REQUIREMENT: Pictures aside, each entry has to be returned exactly as it stands.

EXERCISE DATA:
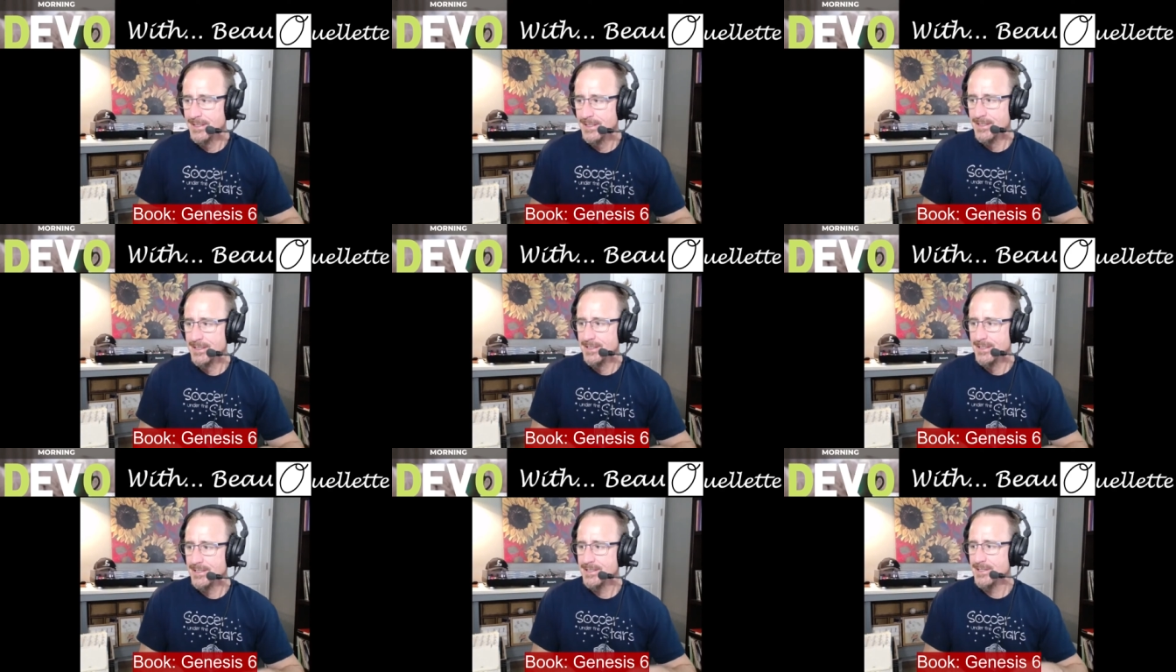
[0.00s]

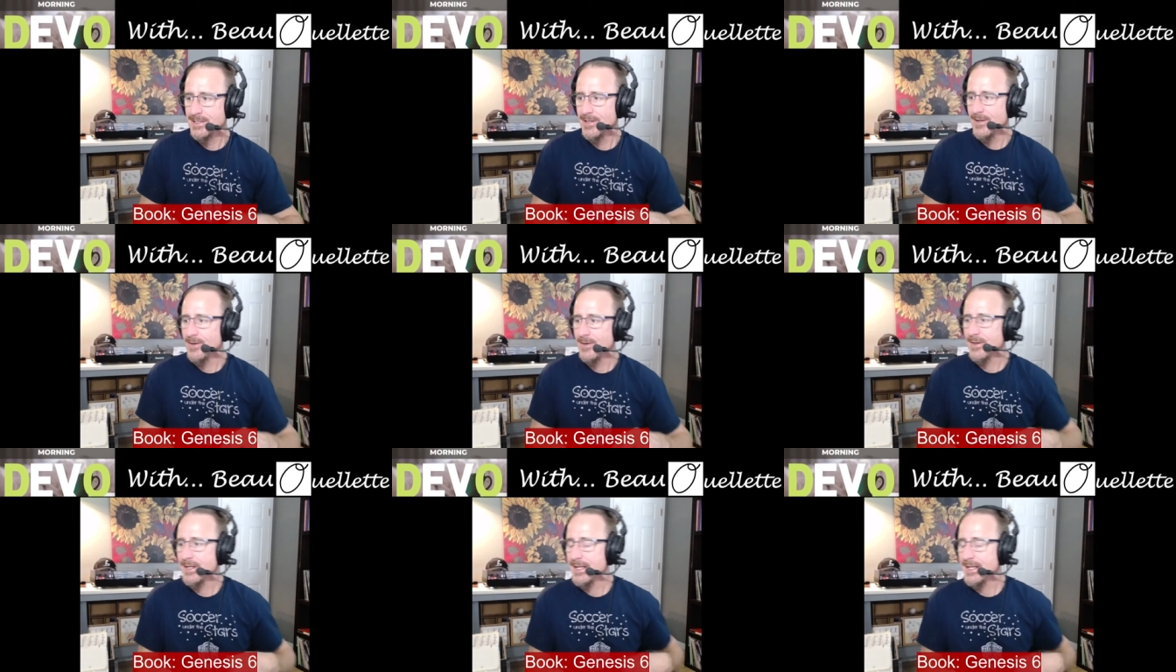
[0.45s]

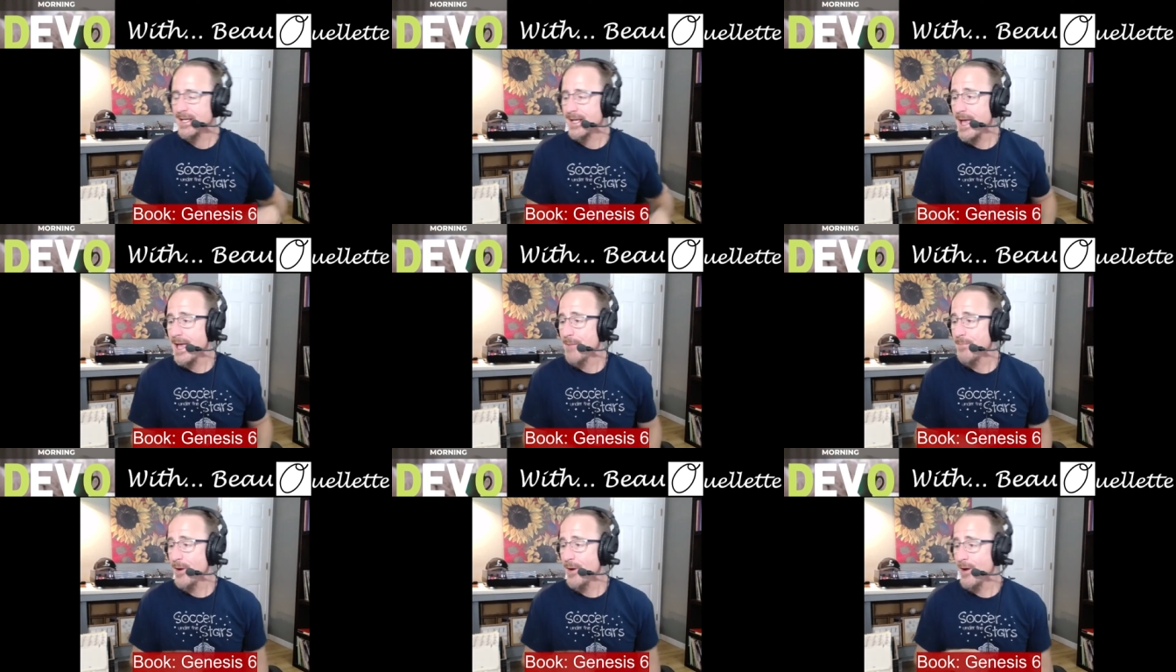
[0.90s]
So,
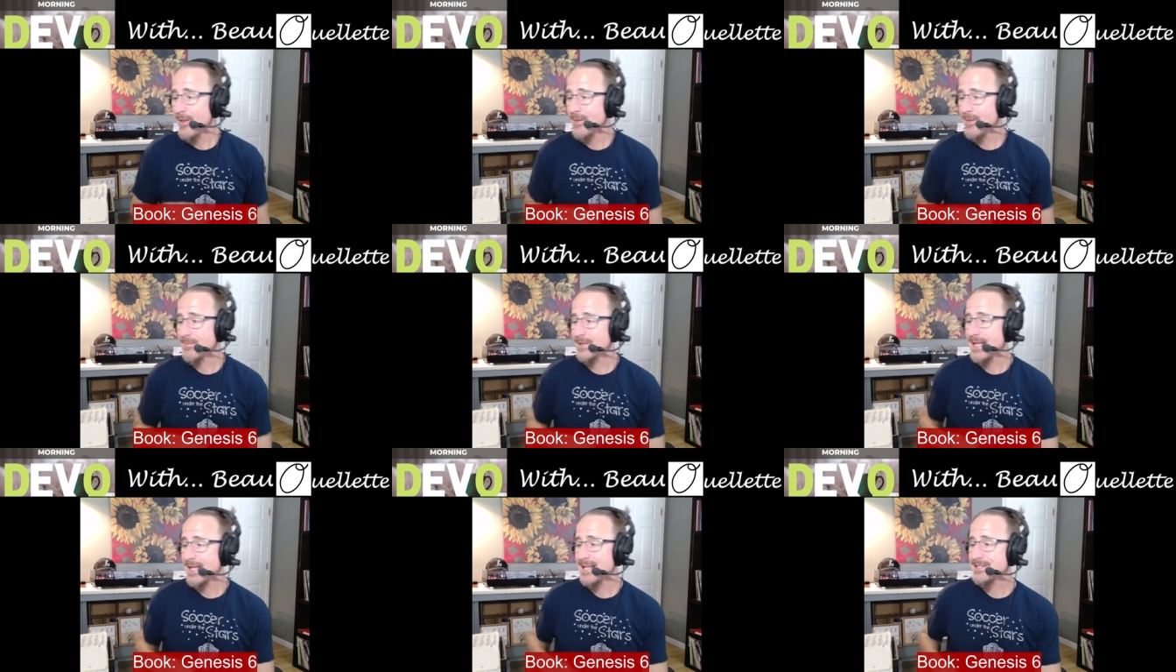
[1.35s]
hey Paul,
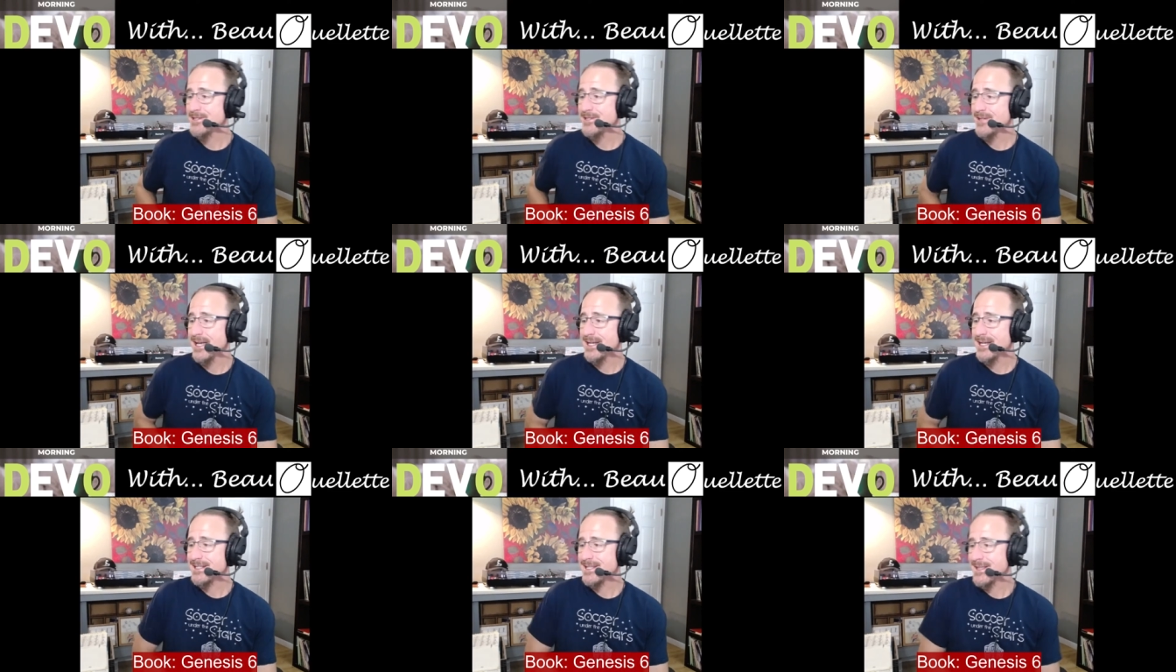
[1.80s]
I'm glad you
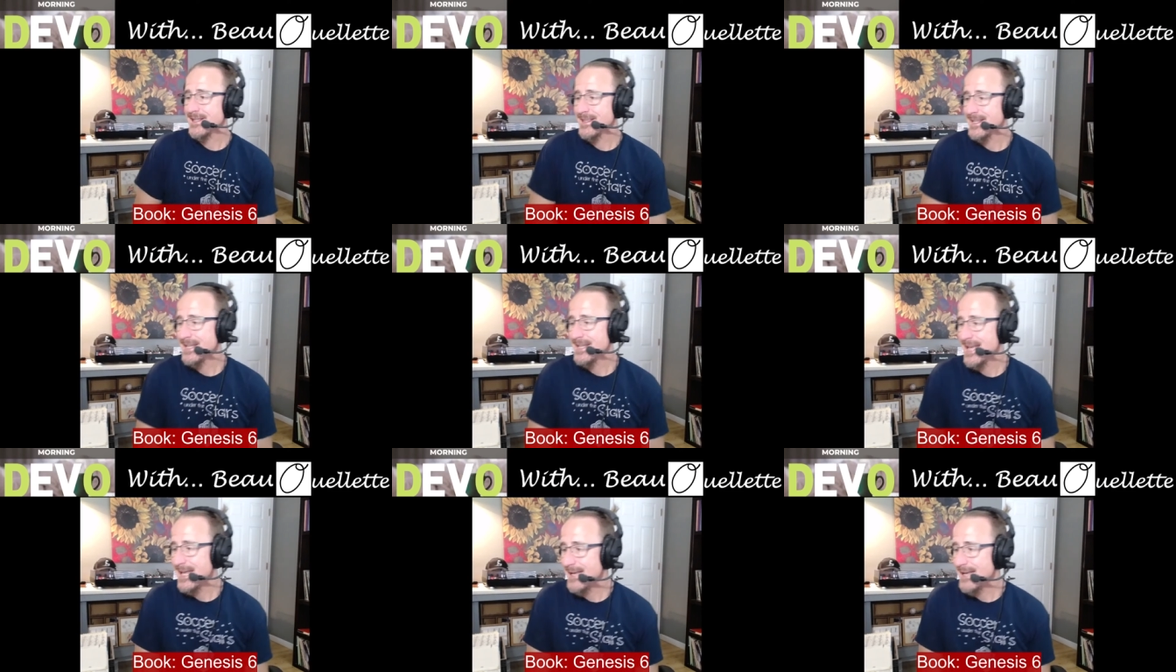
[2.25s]
liked
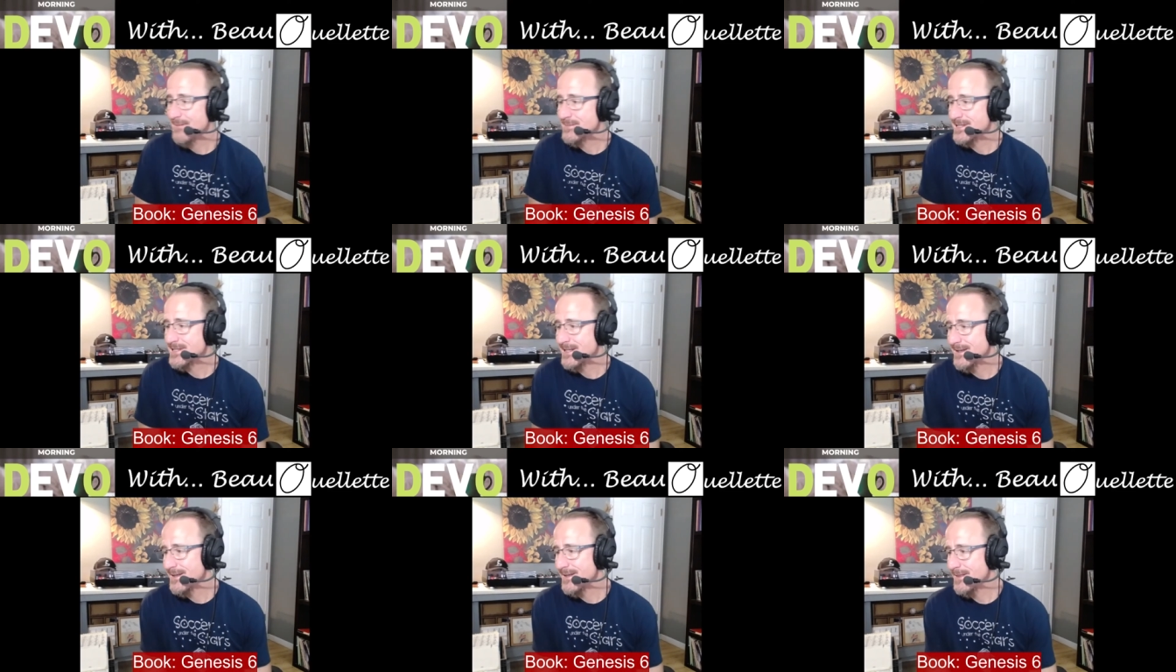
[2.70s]
the
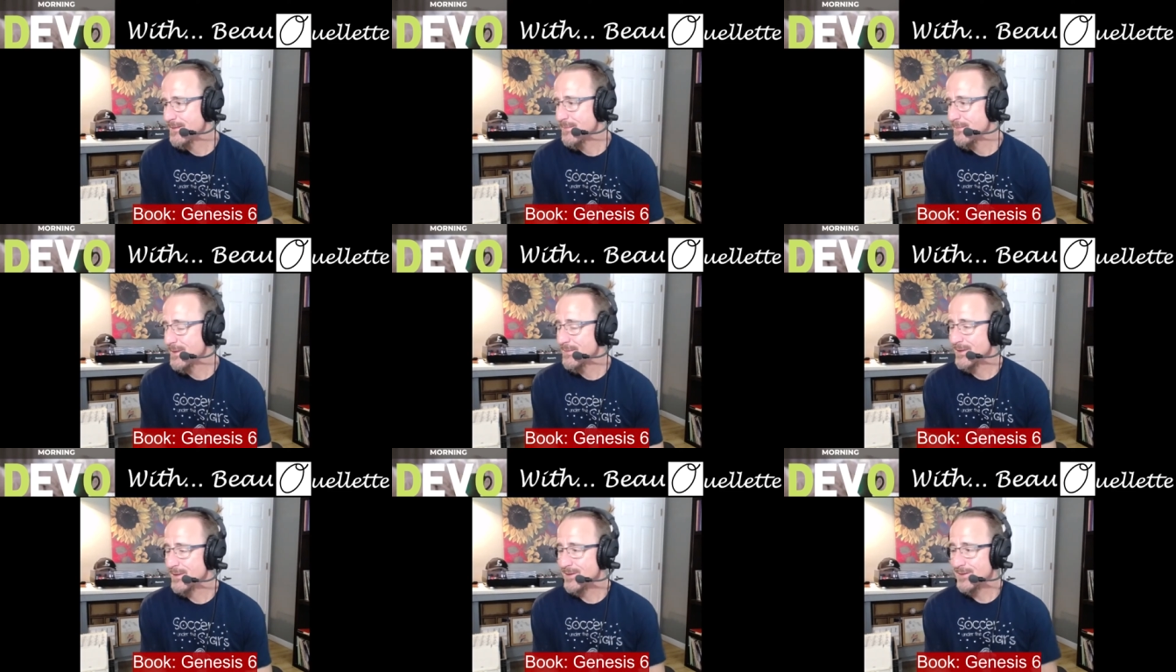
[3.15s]
names of uh, the
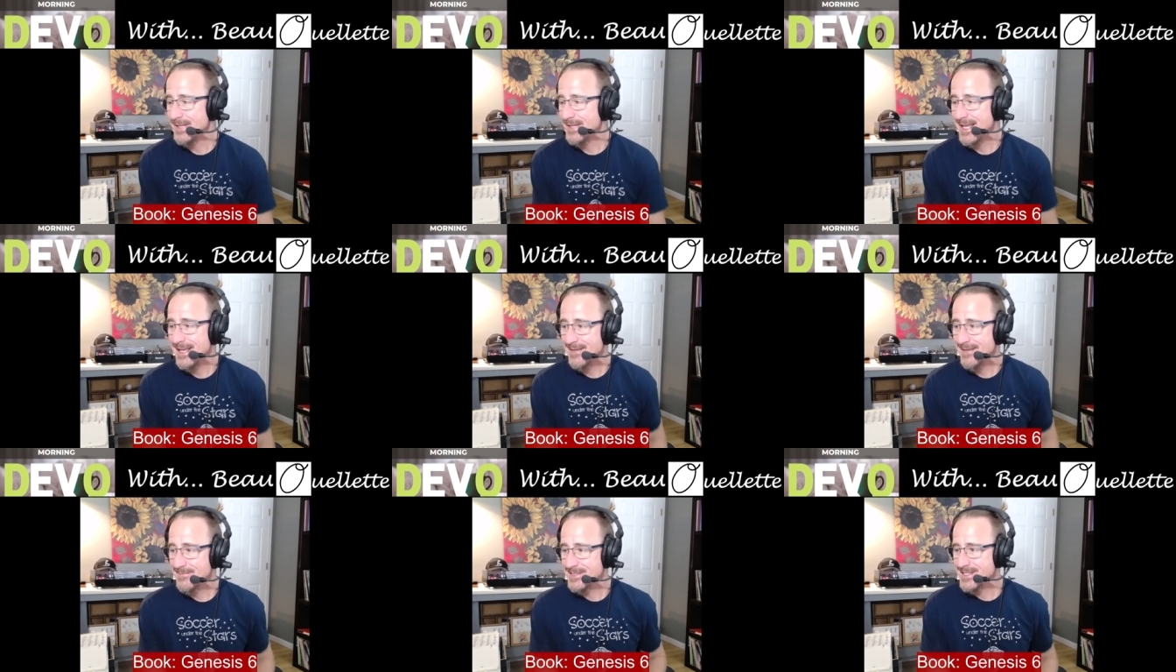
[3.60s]
biblical
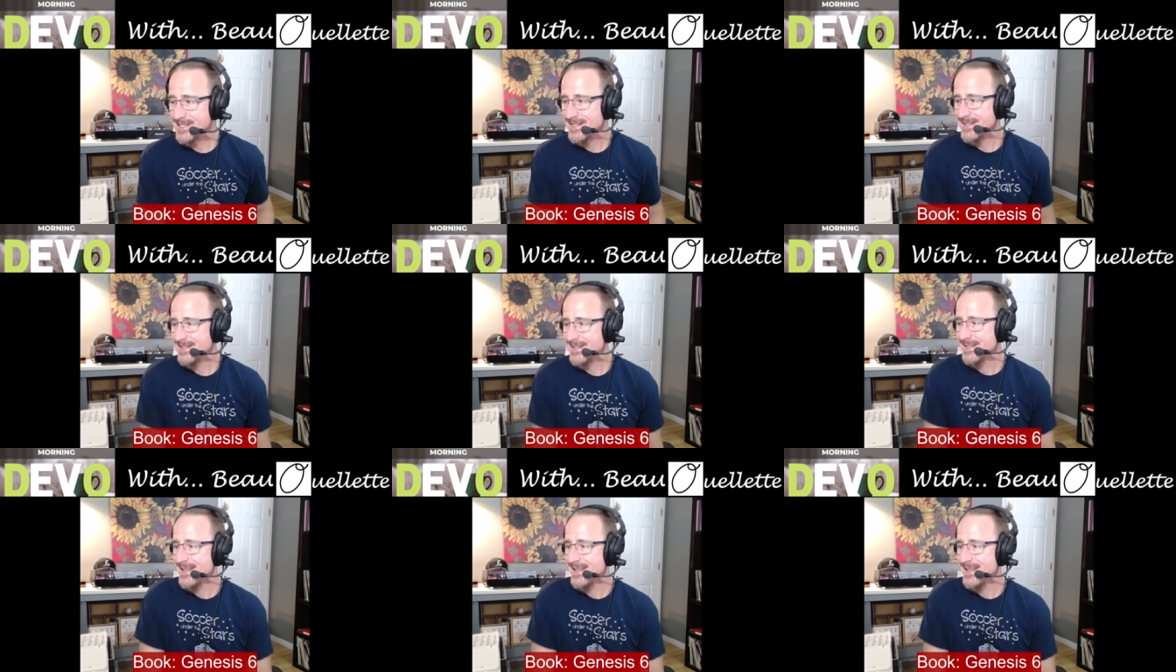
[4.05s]
names.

SOLUTION FOR THIS TASK:
[0.00s]

[0.45s]

[0.90s]
So,
[1.35s]
hey Paul,
[1.80s]
I'm glad you
[2.25s]
liked
[2.70s]
the
[3.15s]
names of uh, the
[3.60s]
biblical
[4.05s]
names.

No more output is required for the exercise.